= TASK =
The data below must be copied in full and without any change.

######

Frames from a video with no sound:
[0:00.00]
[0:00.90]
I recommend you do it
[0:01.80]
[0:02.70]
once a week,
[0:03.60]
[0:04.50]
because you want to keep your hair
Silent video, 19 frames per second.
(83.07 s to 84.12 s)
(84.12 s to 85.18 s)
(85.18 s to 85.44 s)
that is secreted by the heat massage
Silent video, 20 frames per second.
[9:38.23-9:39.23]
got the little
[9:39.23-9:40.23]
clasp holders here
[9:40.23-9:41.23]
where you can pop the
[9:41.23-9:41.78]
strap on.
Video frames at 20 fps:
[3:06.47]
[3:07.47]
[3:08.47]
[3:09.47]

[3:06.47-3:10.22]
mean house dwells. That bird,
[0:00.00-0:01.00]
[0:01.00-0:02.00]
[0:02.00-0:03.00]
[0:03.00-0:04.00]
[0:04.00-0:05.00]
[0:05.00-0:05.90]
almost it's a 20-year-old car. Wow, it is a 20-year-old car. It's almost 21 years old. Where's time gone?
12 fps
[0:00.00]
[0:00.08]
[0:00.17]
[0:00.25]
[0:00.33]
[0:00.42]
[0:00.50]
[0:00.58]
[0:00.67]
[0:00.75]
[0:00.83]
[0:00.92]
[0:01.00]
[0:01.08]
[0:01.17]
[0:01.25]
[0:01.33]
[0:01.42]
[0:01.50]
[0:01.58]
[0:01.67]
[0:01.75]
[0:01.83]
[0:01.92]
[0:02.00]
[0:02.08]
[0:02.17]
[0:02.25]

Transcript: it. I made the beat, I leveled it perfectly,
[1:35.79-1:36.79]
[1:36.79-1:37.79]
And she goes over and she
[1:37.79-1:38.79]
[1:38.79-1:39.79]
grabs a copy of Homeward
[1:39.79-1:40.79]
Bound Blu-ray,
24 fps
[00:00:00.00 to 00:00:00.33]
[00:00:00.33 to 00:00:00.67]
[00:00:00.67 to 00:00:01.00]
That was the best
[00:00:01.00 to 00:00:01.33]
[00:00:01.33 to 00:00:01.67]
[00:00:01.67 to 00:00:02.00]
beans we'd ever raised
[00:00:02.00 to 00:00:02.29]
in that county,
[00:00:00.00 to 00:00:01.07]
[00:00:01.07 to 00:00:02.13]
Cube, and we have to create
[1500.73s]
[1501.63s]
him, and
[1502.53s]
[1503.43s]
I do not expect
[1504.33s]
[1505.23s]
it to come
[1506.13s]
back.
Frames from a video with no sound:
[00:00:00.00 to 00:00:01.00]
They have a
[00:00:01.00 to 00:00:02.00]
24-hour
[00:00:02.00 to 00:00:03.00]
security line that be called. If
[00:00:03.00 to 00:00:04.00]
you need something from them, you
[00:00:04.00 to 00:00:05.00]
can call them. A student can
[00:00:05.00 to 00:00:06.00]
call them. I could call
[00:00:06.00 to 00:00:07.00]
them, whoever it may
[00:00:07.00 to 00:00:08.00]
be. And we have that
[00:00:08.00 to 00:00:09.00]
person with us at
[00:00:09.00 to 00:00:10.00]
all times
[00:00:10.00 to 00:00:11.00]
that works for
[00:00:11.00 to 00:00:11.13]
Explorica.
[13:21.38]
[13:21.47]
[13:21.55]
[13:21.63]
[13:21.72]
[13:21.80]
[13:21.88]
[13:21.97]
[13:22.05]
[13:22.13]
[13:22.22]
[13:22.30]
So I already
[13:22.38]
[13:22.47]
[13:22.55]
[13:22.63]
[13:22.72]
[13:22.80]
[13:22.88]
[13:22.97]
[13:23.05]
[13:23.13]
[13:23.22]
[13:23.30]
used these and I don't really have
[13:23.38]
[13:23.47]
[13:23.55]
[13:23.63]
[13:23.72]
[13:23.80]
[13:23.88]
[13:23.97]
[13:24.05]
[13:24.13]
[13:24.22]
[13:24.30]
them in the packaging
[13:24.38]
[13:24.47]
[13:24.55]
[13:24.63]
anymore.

######

= SOLUTION TO THIS PROBLEM =
Frames from a video with no sound:
[0:00.00]
[0:00.90]
I recommend you do it
[0:01.80]
[0:02.70]
once a week,
[0:03.60]
[0:04.50]
because you want to keep your hair
Silent video, 19 frames per second.
(83.07 s to 84.12 s)
(84.12 s to 85.18 s)
(85.18 s to 85.44 s)
that is secreted by the heat massage
Silent video, 20 frames per second.
[9:38.23-9:39.23]
got the little
[9:39.23-9:40.23]
clasp holders here
[9:40.23-9:41.23]
where you can pop the
[9:41.23-9:41.78]
strap on.
Video frames at 20 fps:
[3:06.47]
[3:07.47]
[3:08.47]
[3:09.47]

[3:06.47-3:10.22]
mean house dwells. That bird,
[0:00.00-0:01.00]
[0:01.00-0:02.00]
[0:02.00-0:03.00]
[0:03.00-0:04.00]
[0:04.00-0:05.00]
[0:05.00-0:05.90]
almost it's a 20-year-old car. Wow, it is a 20-year-old car. It's almost 21 years old. Where's time gone?
12 fps
[0:00.00]
[0:00.08]
[0:00.17]
[0:00.25]
[0:00.33]
[0:00.42]
[0:00.50]
[0:00.58]
[0:00.67]
[0:00.75]
[0:00.83]
[0:00.92]
[0:01.00]
[0:01.08]
[0:01.17]
[0:01.25]
[0:01.33]
[0:01.42]
[0:01.50]
[0:01.58]
[0:01.67]
[0:01.75]
[0:01.83]
[0:01.92]
[0:02.00]
[0:02.08]
[0:02.17]
[0:02.25]

Transcript: it. I made the beat, I leveled it perfectly,
[1:35.79-1:36.79]
[1:36.79-1:37.79]
And she goes over and she
[1:37.79-1:38.79]
[1:38.79-1:39.79]
grabs a copy of Homeward
[1:39.79-1:40.79]
Bound Blu-ray,
24 fps
[00:00:00.00 to 00:00:00.33]
[00:00:00.33 to 00:00:00.67]
[00:00:00.67 to 00:00:01.00]
That was the best
[00:00:01.00 to 00:00:01.33]
[00:00:01.33 to 00:00:01.67]
[00:00:01.67 to 00:00:02.00]
beans we'd ever raised
[00:00:02.00 to 00:00:02.29]
in that county,
[00:00:00.00 to 00:00:01.07]
[00:00:01.07 to 00:00:02.13]
Cube, and we have to create
[1500.73s]
[1501.63s]
him, and
[1502.53s]
[1503.43s]
I do not expect
[1504.33s]
[1505.23s]
it to come
[1506.13s]
back.
Frames from a video with no sound:
[00:00:00.00 to 00:00:01.00]
They have a
[00:00:01.00 to 00:00:02.00]
24-hour
[00:00:02.00 to 00:00:03.00]
security line that be called. If
[00:00:03.00 to 00:00:04.00]
you need something from them, you
[00:00:04.00 to 00:00:05.00]
can call them. A student can
[00:00:05.00 to 00:00:06.00]
call them. I could call
[00:00:06.00 to 00:00:07.00]
them, whoever it may
[00:00:07.00 to 00:00:08.00]
be. And we have that
[00:00:08.00 to 00:00:09.00]
person with us at
[00:00:09.00 to 00:00:10.00]
all times
[00:00:10.00 to 00:00:11.00]
that works for
[00:00:11.00 to 00:00:11.13]
Explorica.
[13:21.38]
[13:21.47]
[13:21.55]
[13:21.63]
[13:21.72]
[13:21.80]
[13:21.88]
[13:21.97]
[13:22.05]
[13:22.13]
[13:22.22]
[13:22.30]
So I already
[13:22.38]
[13:22.47]
[13:22.55]
[13:22.63]
[13:22.72]
[13:22.80]
[13:22.88]
[13:22.97]
[13:23.05]
[13:23.13]
[13:23.22]
[13:23.30]
used these and I don't really have
[13:23.38]
[13:23.47]
[13:23.55]
[13:23.63]
[13:23.72]
[13:23.80]
[13:23.88]
[13:23.97]
[13:24.05]
[13:24.13]
[13:24.22]
[13:24.30]
them in the packaging
[13:24.38]
[13:24.47]
[13:24.55]
[13:24.63]
anymore.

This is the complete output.